» YOUR TASK
Repeat the span of the entries below that starts at the line with "[0:00.80-0:01.60]" and ends at the line with "What the speaker", nothing more. Skip the pictures.

(Stored data entries)
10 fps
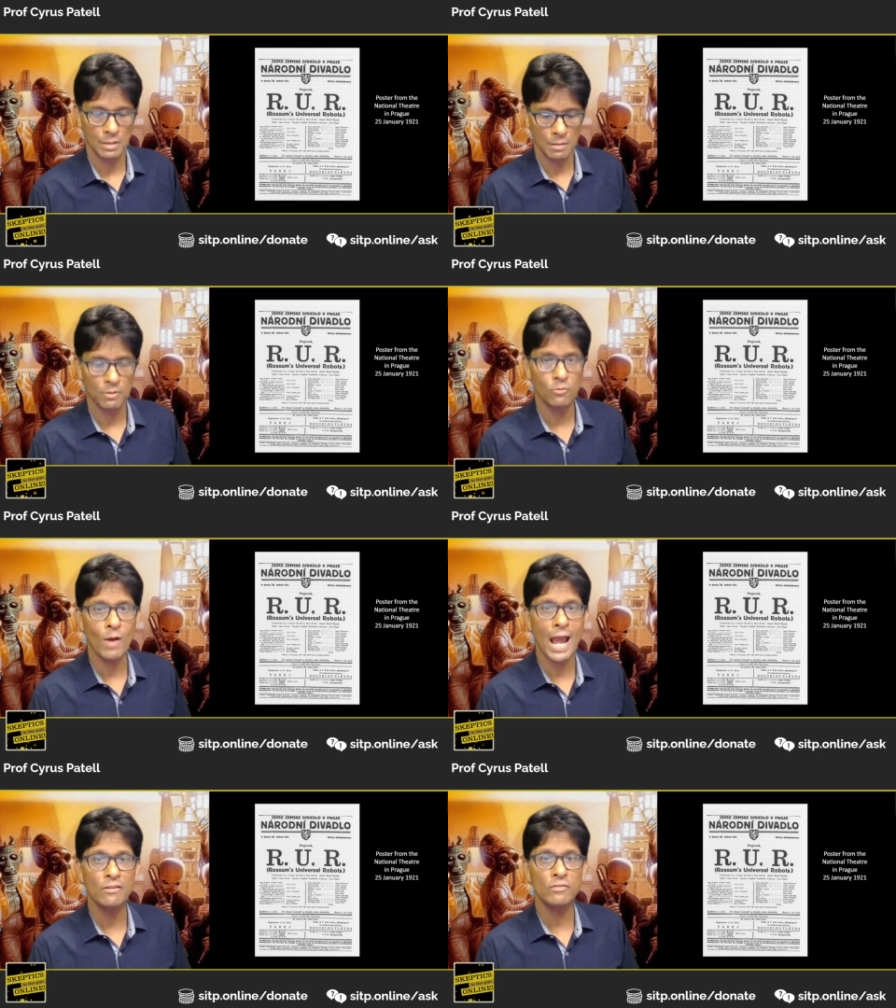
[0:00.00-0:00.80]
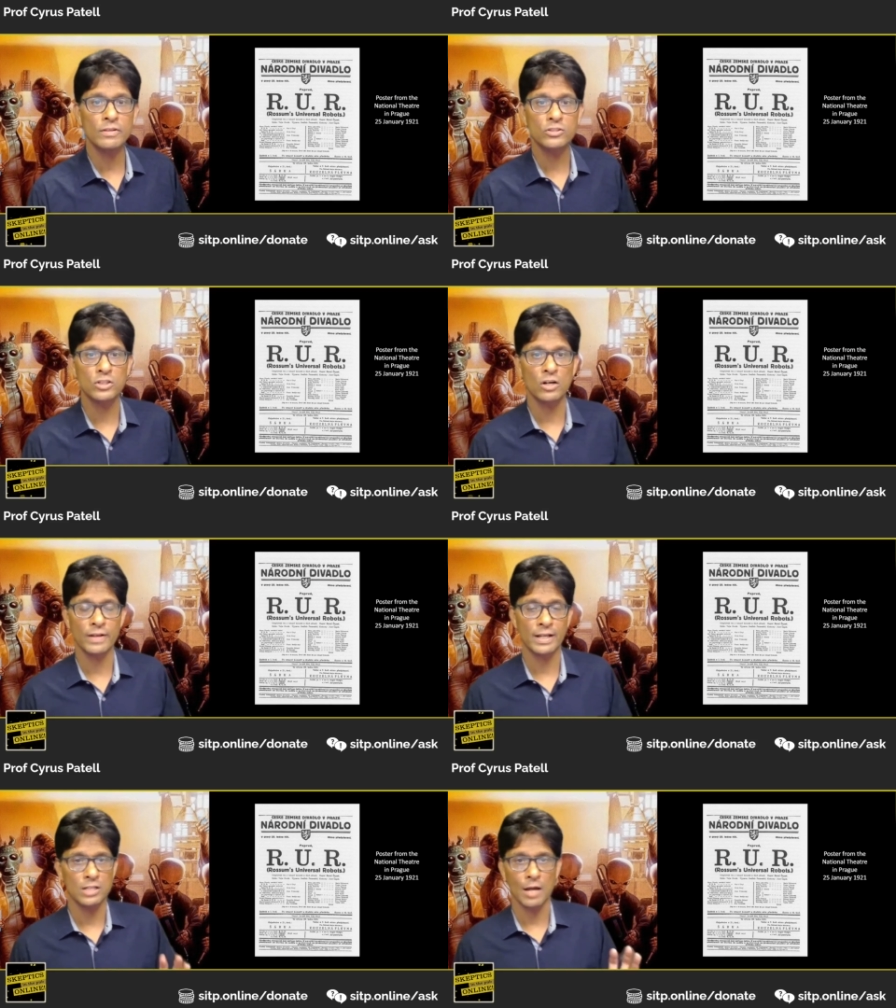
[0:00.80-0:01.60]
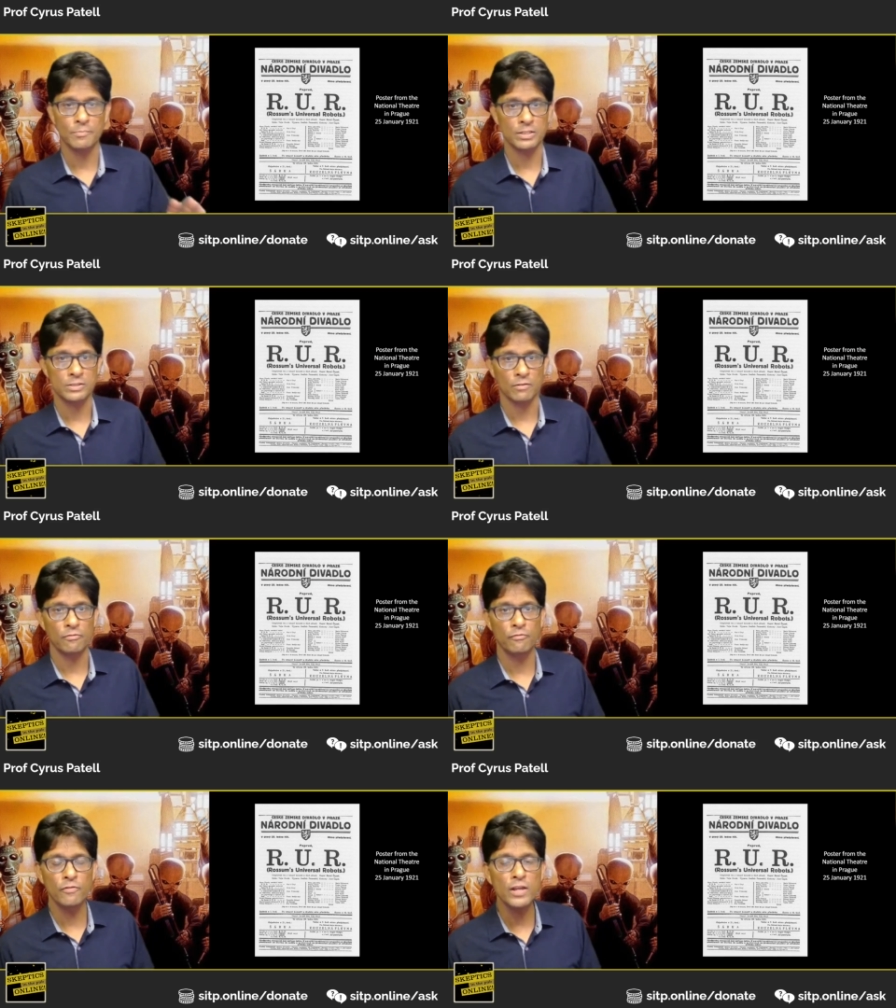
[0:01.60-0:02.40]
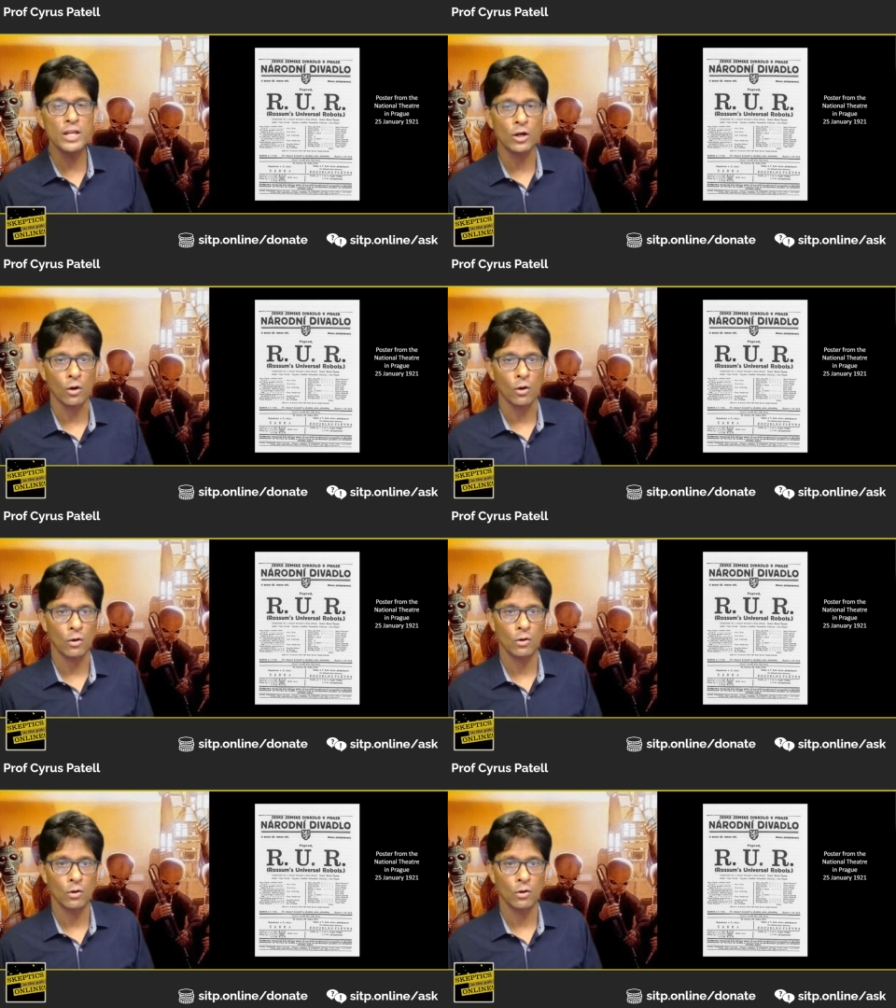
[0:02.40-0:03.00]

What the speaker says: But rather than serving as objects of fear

--

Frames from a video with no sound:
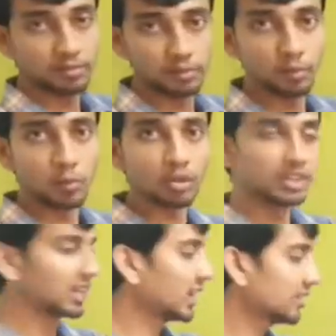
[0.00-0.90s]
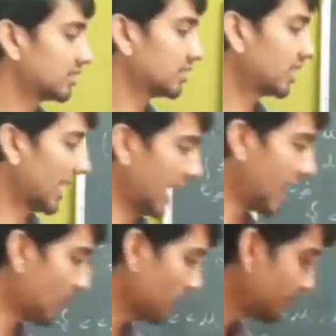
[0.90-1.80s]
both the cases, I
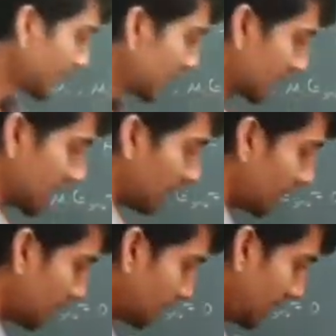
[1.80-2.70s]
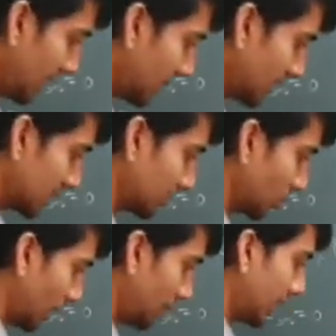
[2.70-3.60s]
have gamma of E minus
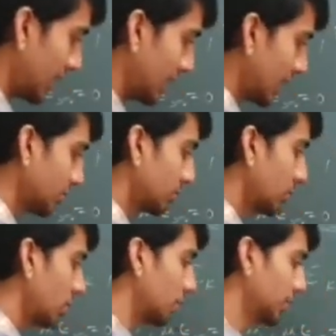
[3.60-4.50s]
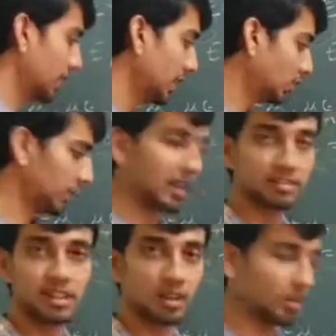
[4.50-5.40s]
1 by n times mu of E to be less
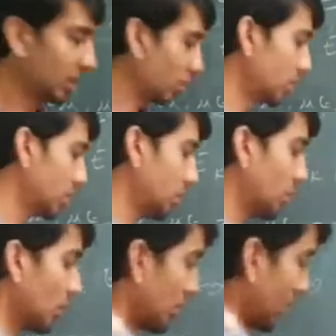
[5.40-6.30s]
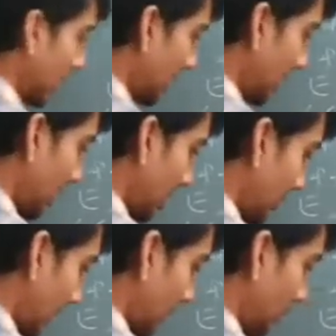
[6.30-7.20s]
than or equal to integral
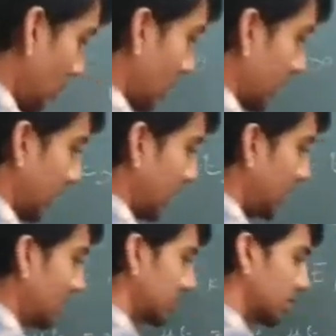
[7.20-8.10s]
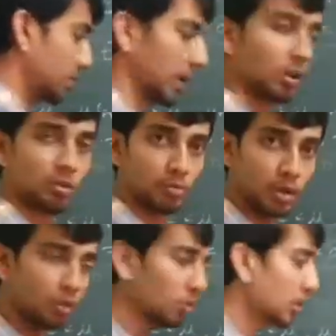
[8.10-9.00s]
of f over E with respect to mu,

...

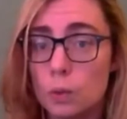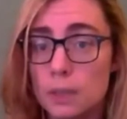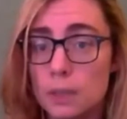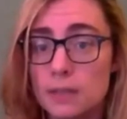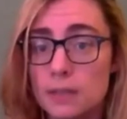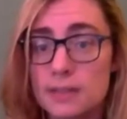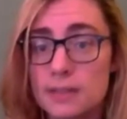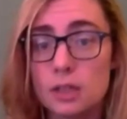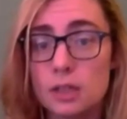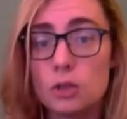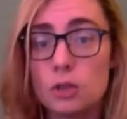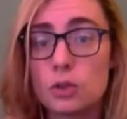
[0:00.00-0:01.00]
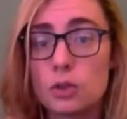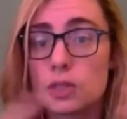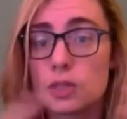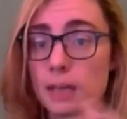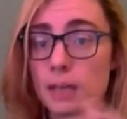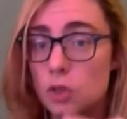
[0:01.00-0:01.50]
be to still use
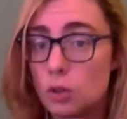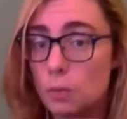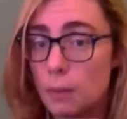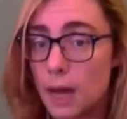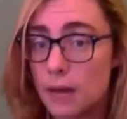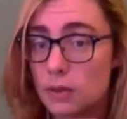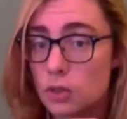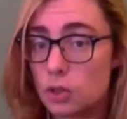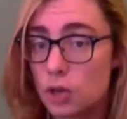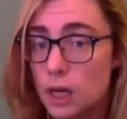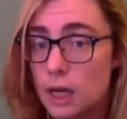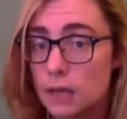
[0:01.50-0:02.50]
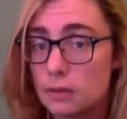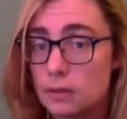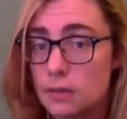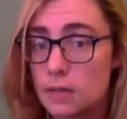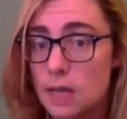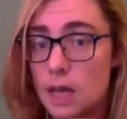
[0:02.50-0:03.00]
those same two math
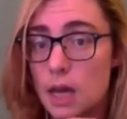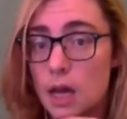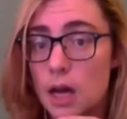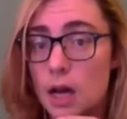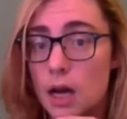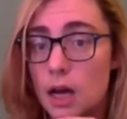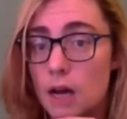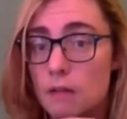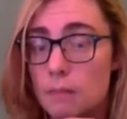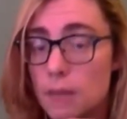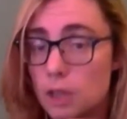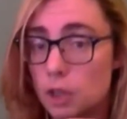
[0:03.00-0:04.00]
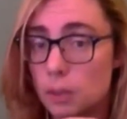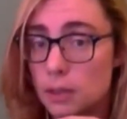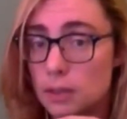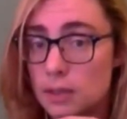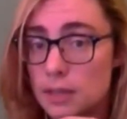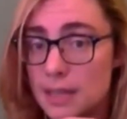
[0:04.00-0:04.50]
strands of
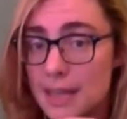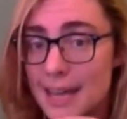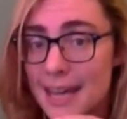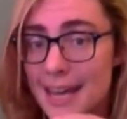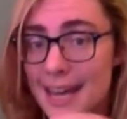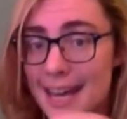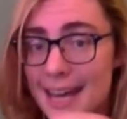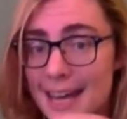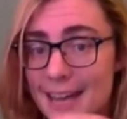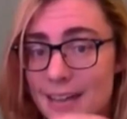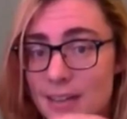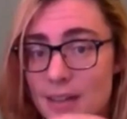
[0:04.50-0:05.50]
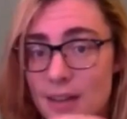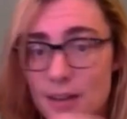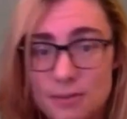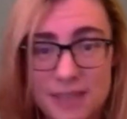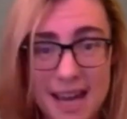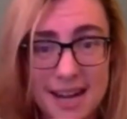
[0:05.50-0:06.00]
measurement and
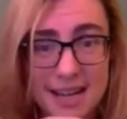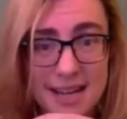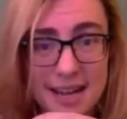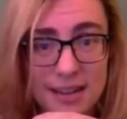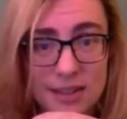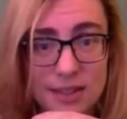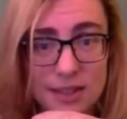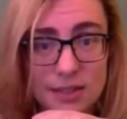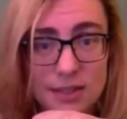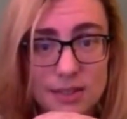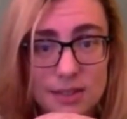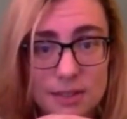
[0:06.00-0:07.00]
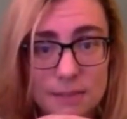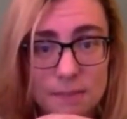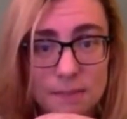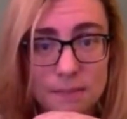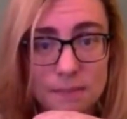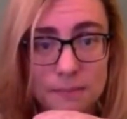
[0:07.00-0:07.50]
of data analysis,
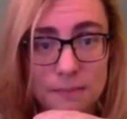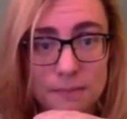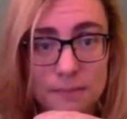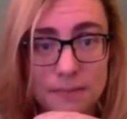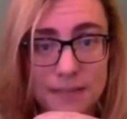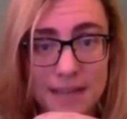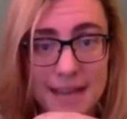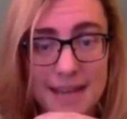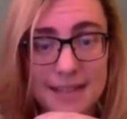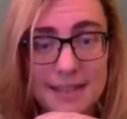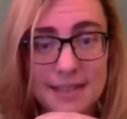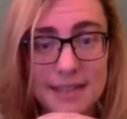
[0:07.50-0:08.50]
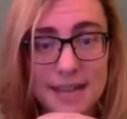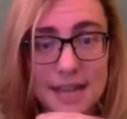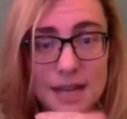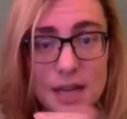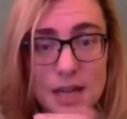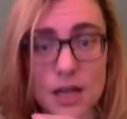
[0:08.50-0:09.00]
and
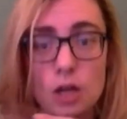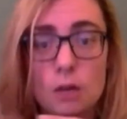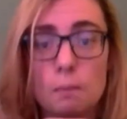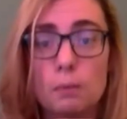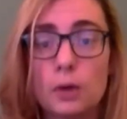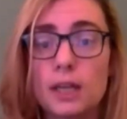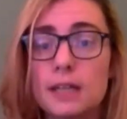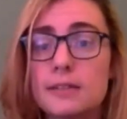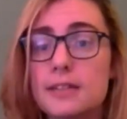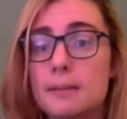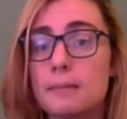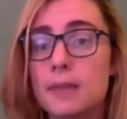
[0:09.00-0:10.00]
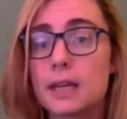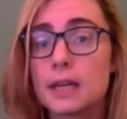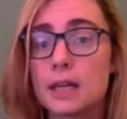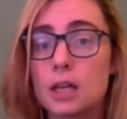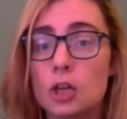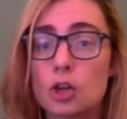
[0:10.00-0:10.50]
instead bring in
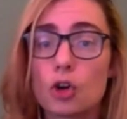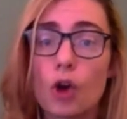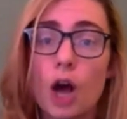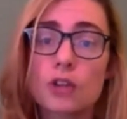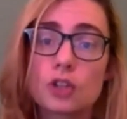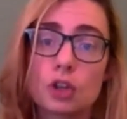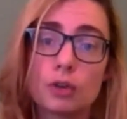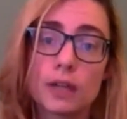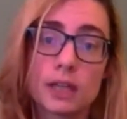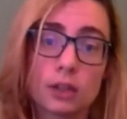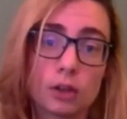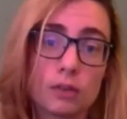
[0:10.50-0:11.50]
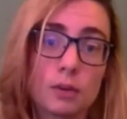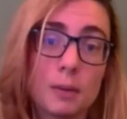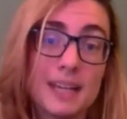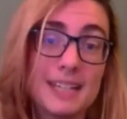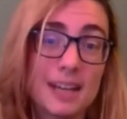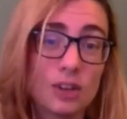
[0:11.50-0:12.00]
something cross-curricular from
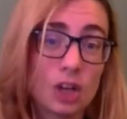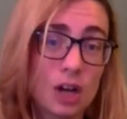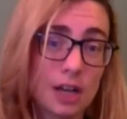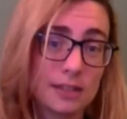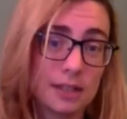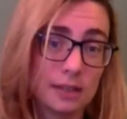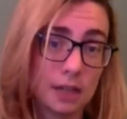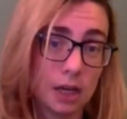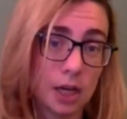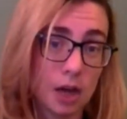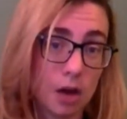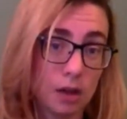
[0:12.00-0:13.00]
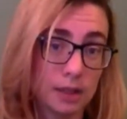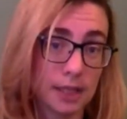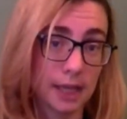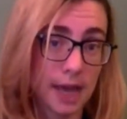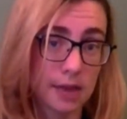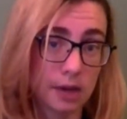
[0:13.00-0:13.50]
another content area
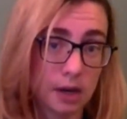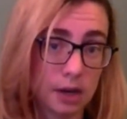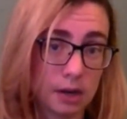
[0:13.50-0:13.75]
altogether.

» RESPONSE FOR THIS EXERCISE
[0:00.80-0:01.60]
[0:01.60-0:02.40]
[0:02.40-0:03.00]

What the speaker says: But rather than serving as objects of fear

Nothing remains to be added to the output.